--- WHAT THE TASK ASKS ---
The records below must be output exactly, with no images carried over.

=== RECORDS FOR THIS TASK ===

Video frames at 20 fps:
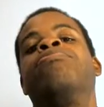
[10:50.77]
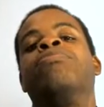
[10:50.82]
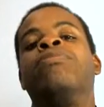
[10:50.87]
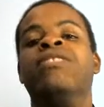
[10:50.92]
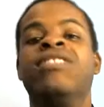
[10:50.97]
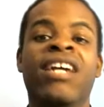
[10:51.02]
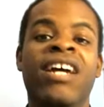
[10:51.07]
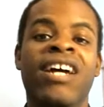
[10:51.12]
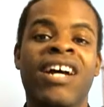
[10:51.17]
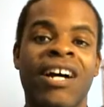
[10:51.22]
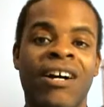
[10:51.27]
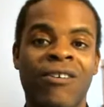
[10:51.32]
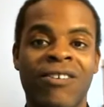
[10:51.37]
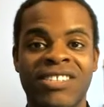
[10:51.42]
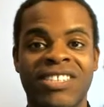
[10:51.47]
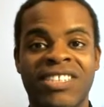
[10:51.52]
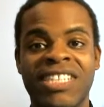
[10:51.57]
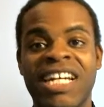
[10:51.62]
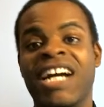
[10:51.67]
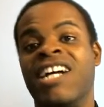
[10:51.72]
yeah,
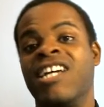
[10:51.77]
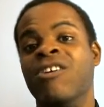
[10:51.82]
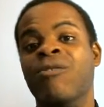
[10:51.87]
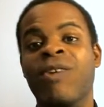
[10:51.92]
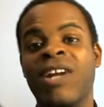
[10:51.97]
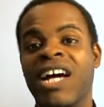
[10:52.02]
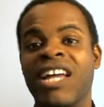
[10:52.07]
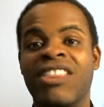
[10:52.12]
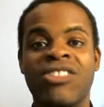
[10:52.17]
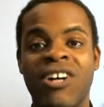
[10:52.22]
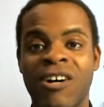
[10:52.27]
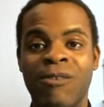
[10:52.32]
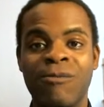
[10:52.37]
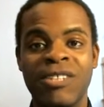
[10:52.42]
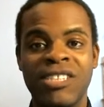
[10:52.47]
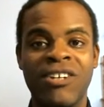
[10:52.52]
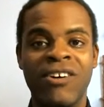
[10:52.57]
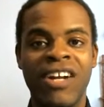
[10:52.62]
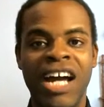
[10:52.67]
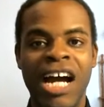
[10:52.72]
exactly what I thought
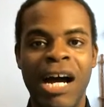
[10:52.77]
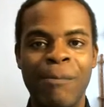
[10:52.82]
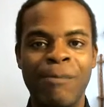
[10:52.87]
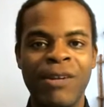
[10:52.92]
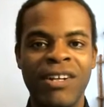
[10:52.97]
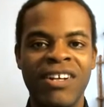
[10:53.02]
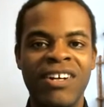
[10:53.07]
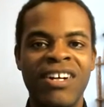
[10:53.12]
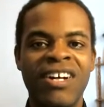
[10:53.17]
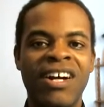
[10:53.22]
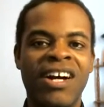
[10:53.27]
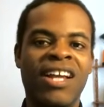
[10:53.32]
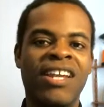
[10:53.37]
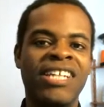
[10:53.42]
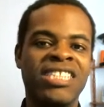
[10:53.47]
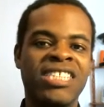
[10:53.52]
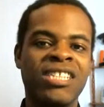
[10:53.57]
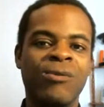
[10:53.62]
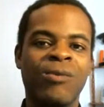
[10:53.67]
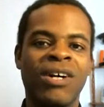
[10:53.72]
was going to happen,
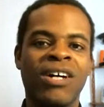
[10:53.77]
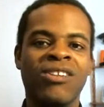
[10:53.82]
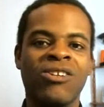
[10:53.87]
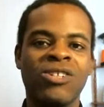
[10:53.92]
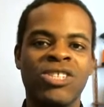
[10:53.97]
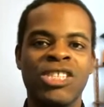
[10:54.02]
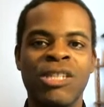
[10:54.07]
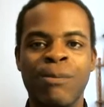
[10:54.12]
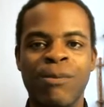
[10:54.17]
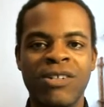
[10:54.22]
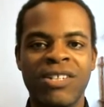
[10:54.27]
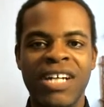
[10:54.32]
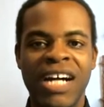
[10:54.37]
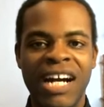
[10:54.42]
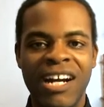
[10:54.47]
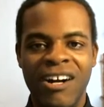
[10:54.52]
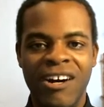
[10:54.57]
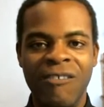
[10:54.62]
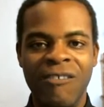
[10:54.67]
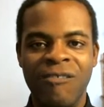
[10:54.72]
unless you're one of those super
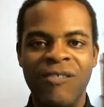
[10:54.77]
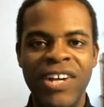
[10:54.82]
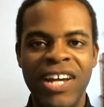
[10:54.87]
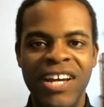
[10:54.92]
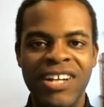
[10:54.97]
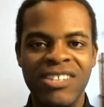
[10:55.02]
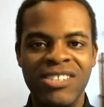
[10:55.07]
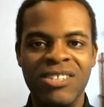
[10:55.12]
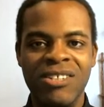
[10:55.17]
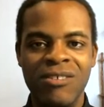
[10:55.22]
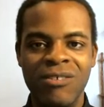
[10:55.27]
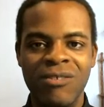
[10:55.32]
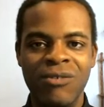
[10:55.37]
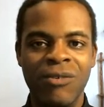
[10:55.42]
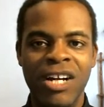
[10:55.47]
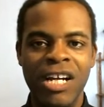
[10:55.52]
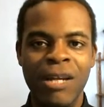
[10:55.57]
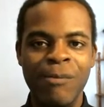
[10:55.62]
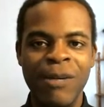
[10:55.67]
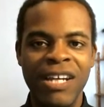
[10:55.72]
diehard fans who
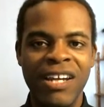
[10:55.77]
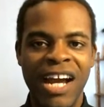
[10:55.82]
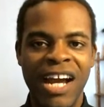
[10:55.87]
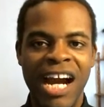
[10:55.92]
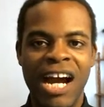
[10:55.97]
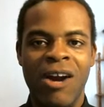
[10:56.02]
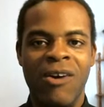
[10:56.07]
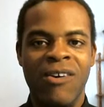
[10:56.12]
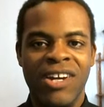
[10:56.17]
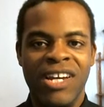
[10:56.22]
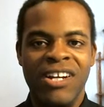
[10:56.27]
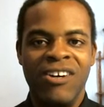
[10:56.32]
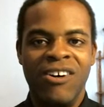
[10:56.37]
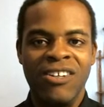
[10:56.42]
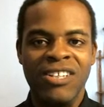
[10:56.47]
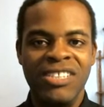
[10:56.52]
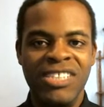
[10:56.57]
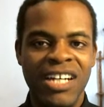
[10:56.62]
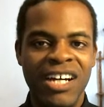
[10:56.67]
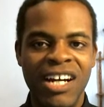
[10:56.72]
want to be arrogant all
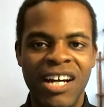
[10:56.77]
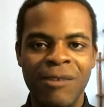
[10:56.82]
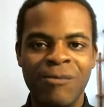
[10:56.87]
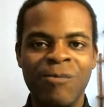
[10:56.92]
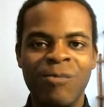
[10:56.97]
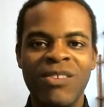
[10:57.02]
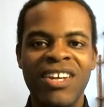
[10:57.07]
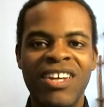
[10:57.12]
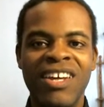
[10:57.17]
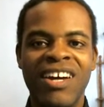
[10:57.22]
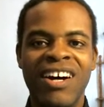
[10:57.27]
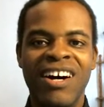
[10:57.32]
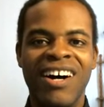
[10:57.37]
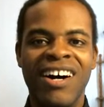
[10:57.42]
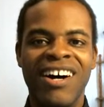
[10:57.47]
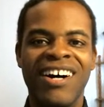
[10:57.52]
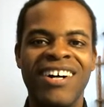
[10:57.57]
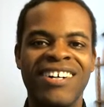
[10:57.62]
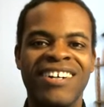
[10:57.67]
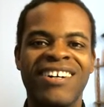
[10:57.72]
the time.
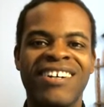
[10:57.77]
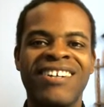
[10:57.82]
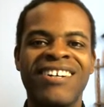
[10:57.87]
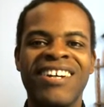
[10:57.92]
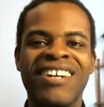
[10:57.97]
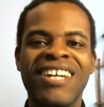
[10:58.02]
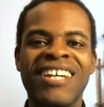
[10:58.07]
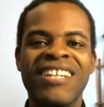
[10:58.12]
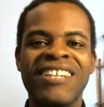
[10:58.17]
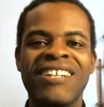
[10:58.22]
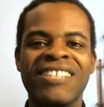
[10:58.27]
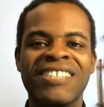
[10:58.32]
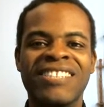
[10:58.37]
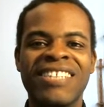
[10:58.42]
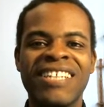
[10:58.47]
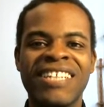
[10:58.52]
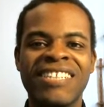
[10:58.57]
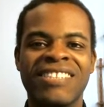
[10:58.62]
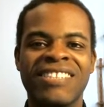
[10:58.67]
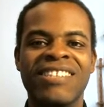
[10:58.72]

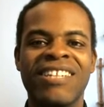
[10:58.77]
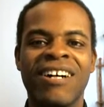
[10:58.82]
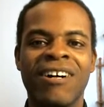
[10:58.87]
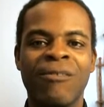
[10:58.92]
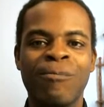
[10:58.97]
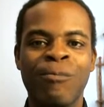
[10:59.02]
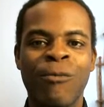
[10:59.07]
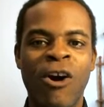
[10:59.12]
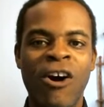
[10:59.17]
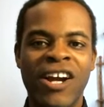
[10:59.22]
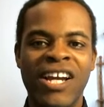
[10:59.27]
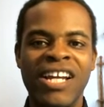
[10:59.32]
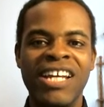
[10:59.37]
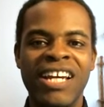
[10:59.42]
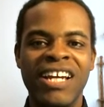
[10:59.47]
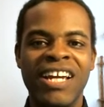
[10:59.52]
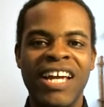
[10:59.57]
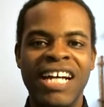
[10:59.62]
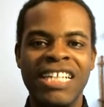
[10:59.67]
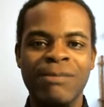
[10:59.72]
The
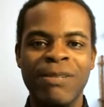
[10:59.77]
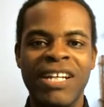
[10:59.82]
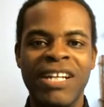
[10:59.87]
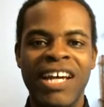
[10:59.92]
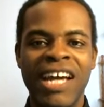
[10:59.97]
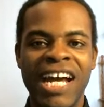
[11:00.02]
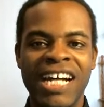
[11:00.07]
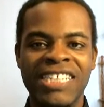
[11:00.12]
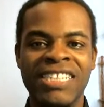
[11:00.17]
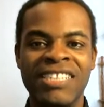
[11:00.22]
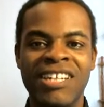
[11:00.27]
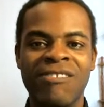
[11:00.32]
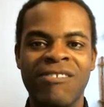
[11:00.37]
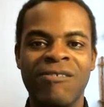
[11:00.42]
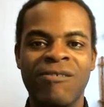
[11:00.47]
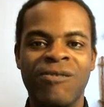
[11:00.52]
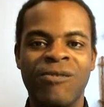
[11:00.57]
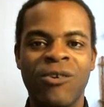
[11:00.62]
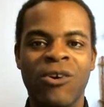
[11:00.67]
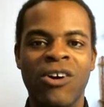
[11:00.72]
marketing has been excellent
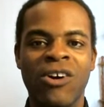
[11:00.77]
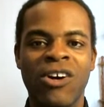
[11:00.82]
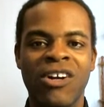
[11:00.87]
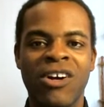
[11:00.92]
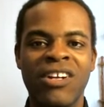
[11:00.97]
for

===

--- RESPONSE ---
Video frames at 20 fps:
[10:50.77]
[10:50.82]
[10:50.87]
[10:50.92]
[10:50.97]
[10:51.02]
[10:51.07]
[10:51.12]
[10:51.17]
[10:51.22]
[10:51.27]
[10:51.32]
[10:51.37]
[10:51.42]
[10:51.47]
[10:51.52]
[10:51.57]
[10:51.62]
[10:51.67]
[10:51.72]
yeah,
[10:51.77]
[10:51.82]
[10:51.87]
[10:51.92]
[10:51.97]
[10:52.02]
[10:52.07]
[10:52.12]
[10:52.17]
[10:52.22]
[10:52.27]
[10:52.32]
[10:52.37]
[10:52.42]
[10:52.47]
[10:52.52]
[10:52.57]
[10:52.62]
[10:52.67]
[10:52.72]
exactly what I thought
[10:52.77]
[10:52.82]
[10:52.87]
[10:52.92]
[10:52.97]
[10:53.02]
[10:53.07]
[10:53.12]
[10:53.17]
[10:53.22]
[10:53.27]
[10:53.32]
[10:53.37]
[10:53.42]
[10:53.47]
[10:53.52]
[10:53.57]
[10:53.62]
[10:53.67]
[10:53.72]
was going to happen,
[10:53.77]
[10:53.82]
[10:53.87]
[10:53.92]
[10:53.97]
[10:54.02]
[10:54.07]
[10:54.12]
[10:54.17]
[10:54.22]
[10:54.27]
[10:54.32]
[10:54.37]
[10:54.42]
[10:54.47]
[10:54.52]
[10:54.57]
[10:54.62]
[10:54.67]
[10:54.72]
unless you're one of those super
[10:54.77]
[10:54.82]
[10:54.87]
[10:54.92]
[10:54.97]
[10:55.02]
[10:55.07]
[10:55.12]
[10:55.17]
[10:55.22]
[10:55.27]
[10:55.32]
[10:55.37]
[10:55.42]
[10:55.47]
[10:55.52]
[10:55.57]
[10:55.62]
[10:55.67]
[10:55.72]
diehard fans who
[10:55.77]
[10:55.82]
[10:55.87]
[10:55.92]
[10:55.97]
[10:56.02]
[10:56.07]
[10:56.12]
[10:56.17]
[10:56.22]
[10:56.27]
[10:56.32]
[10:56.37]
[10:56.42]
[10:56.47]
[10:56.52]
[10:56.57]
[10:56.62]
[10:56.67]
[10:56.72]
want to be arrogant all
[10:56.77]
[10:56.82]
[10:56.87]
[10:56.92]
[10:56.97]
[10:57.02]
[10:57.07]
[10:57.12]
[10:57.17]
[10:57.22]
[10:57.27]
[10:57.32]
[10:57.37]
[10:57.42]
[10:57.47]
[10:57.52]
[10:57.57]
[10:57.62]
[10:57.67]
[10:57.72]
the time.
[10:57.77]
[10:57.82]
[10:57.87]
[10:57.92]
[10:57.97]
[10:58.02]
[10:58.07]
[10:58.12]
[10:58.17]
[10:58.22]
[10:58.27]
[10:58.32]
[10:58.37]
[10:58.42]
[10:58.47]
[10:58.52]
[10:58.57]
[10:58.62]
[10:58.67]
[10:58.72]

[10:58.77]
[10:58.82]
[10:58.87]
[10:58.92]
[10:58.97]
[10:59.02]
[10:59.07]
[10:59.12]
[10:59.17]
[10:59.22]
[10:59.27]
[10:59.32]
[10:59.37]
[10:59.42]
[10:59.47]
[10:59.52]
[10:59.57]
[10:59.62]
[10:59.67]
[10:59.72]
The
[10:59.77]
[10:59.82]
[10:59.87]
[10:59.92]
[10:59.97]
[11:00.02]
[11:00.07]
[11:00.12]
[11:00.17]
[11:00.22]
[11:00.27]
[11:00.32]
[11:00.37]
[11:00.42]
[11:00.47]
[11:00.52]
[11:00.57]
[11:00.62]
[11:00.67]
[11:00.72]
marketing has been excellent
[11:00.77]
[11:00.82]
[11:00.87]
[11:00.92]
[11:00.97]
for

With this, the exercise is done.